Without the pictures, can you quote each line below exactly?

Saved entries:
--

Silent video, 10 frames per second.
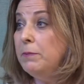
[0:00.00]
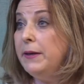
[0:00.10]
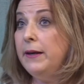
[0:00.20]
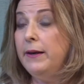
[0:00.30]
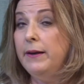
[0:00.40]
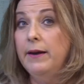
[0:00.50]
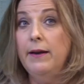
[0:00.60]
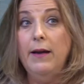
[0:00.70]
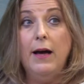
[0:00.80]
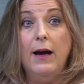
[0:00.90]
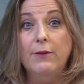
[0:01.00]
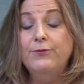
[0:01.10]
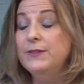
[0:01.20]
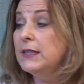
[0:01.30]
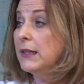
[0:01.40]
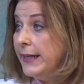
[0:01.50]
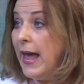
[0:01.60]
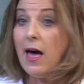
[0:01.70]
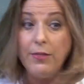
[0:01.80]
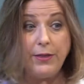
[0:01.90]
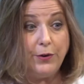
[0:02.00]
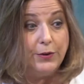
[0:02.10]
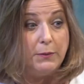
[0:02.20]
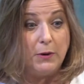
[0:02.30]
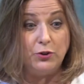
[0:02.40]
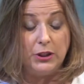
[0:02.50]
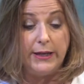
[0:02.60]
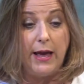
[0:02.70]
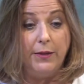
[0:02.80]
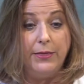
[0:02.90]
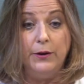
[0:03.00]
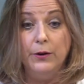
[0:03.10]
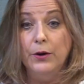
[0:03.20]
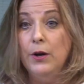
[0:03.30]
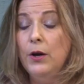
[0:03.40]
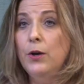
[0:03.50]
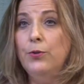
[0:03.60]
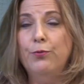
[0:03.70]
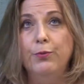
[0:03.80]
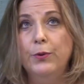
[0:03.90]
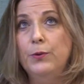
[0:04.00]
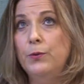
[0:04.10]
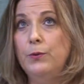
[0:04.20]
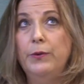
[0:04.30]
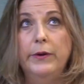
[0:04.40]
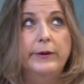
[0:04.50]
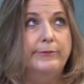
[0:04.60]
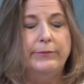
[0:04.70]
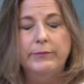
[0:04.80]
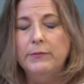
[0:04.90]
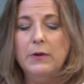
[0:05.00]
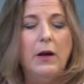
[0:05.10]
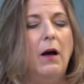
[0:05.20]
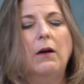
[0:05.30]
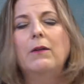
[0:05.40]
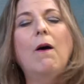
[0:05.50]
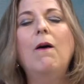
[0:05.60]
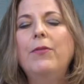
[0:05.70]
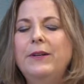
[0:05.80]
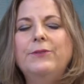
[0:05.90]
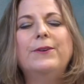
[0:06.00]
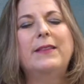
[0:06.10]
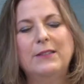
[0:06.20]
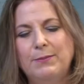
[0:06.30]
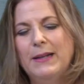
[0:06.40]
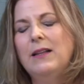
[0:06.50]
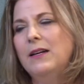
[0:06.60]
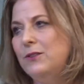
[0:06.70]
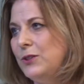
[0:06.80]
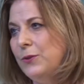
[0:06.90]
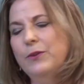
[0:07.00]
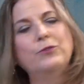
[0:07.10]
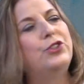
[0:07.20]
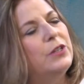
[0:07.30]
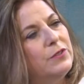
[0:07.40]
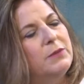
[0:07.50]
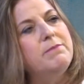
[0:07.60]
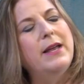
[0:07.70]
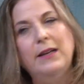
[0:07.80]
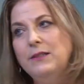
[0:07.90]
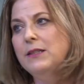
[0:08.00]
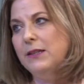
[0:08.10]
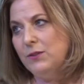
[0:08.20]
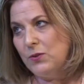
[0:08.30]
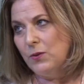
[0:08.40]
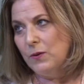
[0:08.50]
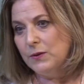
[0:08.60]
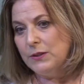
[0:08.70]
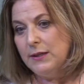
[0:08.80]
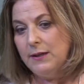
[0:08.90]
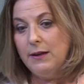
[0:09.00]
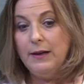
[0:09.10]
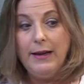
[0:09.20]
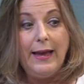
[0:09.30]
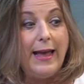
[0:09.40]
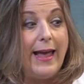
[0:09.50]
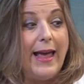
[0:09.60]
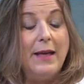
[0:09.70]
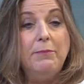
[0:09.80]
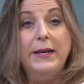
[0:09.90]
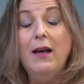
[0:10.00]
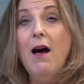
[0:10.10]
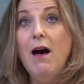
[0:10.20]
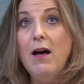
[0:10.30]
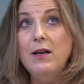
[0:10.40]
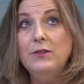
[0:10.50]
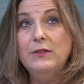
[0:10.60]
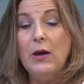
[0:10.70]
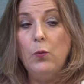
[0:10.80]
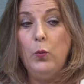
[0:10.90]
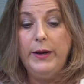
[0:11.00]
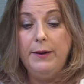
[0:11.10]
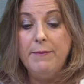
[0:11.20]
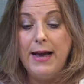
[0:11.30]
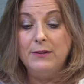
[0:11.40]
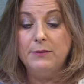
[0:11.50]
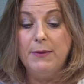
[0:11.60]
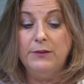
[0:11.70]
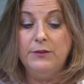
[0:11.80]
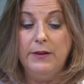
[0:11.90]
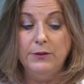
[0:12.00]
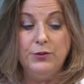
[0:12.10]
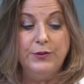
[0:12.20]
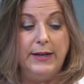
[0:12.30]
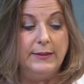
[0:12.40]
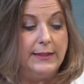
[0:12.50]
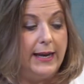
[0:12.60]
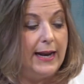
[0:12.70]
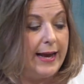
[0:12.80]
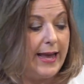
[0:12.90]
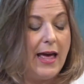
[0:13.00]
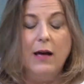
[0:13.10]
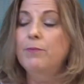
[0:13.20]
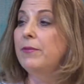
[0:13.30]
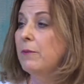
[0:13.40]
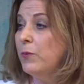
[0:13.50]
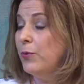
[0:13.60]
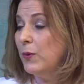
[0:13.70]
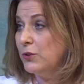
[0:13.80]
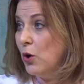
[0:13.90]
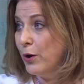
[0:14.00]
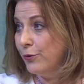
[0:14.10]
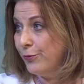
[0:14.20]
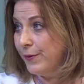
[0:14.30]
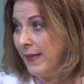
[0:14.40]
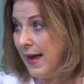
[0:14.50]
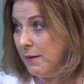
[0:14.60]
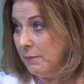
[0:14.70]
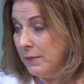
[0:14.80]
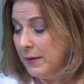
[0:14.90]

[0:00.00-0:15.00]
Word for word: be uh, physically healthier and emotionally healthier through all, all the different things my clients do. They're just amazing souls. Mm-hmm. And because we maximize their strengths and I help them with what's harder for them,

--

WRITTEN SOLUTION:
Silent video, 10 frames per second.
[0:00.00]
[0:00.10]
[0:00.20]
[0:00.30]
[0:00.40]
[0:00.50]
[0:00.60]
[0:00.70]
[0:00.80]
[0:00.90]
[0:01.00]
[0:01.10]
[0:01.20]
[0:01.30]
[0:01.40]
[0:01.50]
[0:01.60]
[0:01.70]
[0:01.80]
[0:01.90]
[0:02.00]
[0:02.10]
[0:02.20]
[0:02.30]
[0:02.40]
[0:02.50]
[0:02.60]
[0:02.70]
[0:02.80]
[0:02.90]
[0:03.00]
[0:03.10]
[0:03.20]
[0:03.30]
[0:03.40]
[0:03.50]
[0:03.60]
[0:03.70]
[0:03.80]
[0:03.90]
[0:04.00]
[0:04.10]
[0:04.20]
[0:04.30]
[0:04.40]
[0:04.50]
[0:04.60]
[0:04.70]
[0:04.80]
[0:04.90]
[0:05.00]
[0:05.10]
[0:05.20]
[0:05.30]
[0:05.40]
[0:05.50]
[0:05.60]
[0:05.70]
[0:05.80]
[0:05.90]
[0:06.00]
[0:06.10]
[0:06.20]
[0:06.30]
[0:06.40]
[0:06.50]
[0:06.60]
[0:06.70]
[0:06.80]
[0:06.90]
[0:07.00]
[0:07.10]
[0:07.20]
[0:07.30]
[0:07.40]
[0:07.50]
[0:07.60]
[0:07.70]
[0:07.80]
[0:07.90]
[0:08.00]
[0:08.10]
[0:08.20]
[0:08.30]
[0:08.40]
[0:08.50]
[0:08.60]
[0:08.70]
[0:08.80]
[0:08.90]
[0:09.00]
[0:09.10]
[0:09.20]
[0:09.30]
[0:09.40]
[0:09.50]
[0:09.60]
[0:09.70]
[0:09.80]
[0:09.90]
[0:10.00]
[0:10.10]
[0:10.20]
[0:10.30]
[0:10.40]
[0:10.50]
[0:10.60]
[0:10.70]
[0:10.80]
[0:10.90]
[0:11.00]
[0:11.10]
[0:11.20]
[0:11.30]
[0:11.40]
[0:11.50]
[0:11.60]
[0:11.70]
[0:11.80]
[0:11.90]
[0:12.00]
[0:12.10]
[0:12.20]
[0:12.30]
[0:12.40]
[0:12.50]
[0:12.60]
[0:12.70]
[0:12.80]
[0:12.90]
[0:13.00]
[0:13.10]
[0:13.20]
[0:13.30]
[0:13.40]
[0:13.50]
[0:13.60]
[0:13.70]
[0:13.80]
[0:13.90]
[0:14.00]
[0:14.10]
[0:14.20]
[0:14.30]
[0:14.40]
[0:14.50]
[0:14.60]
[0:14.70]
[0:14.80]
[0:14.90]

[0:00.00-0:15.00]
Word for word: be uh, physically healthier and emotionally healthier through all, all the different things my clients do. They're just amazing souls. Mm-hmm. And because we maximize their strengths and I help them with what's harder for them,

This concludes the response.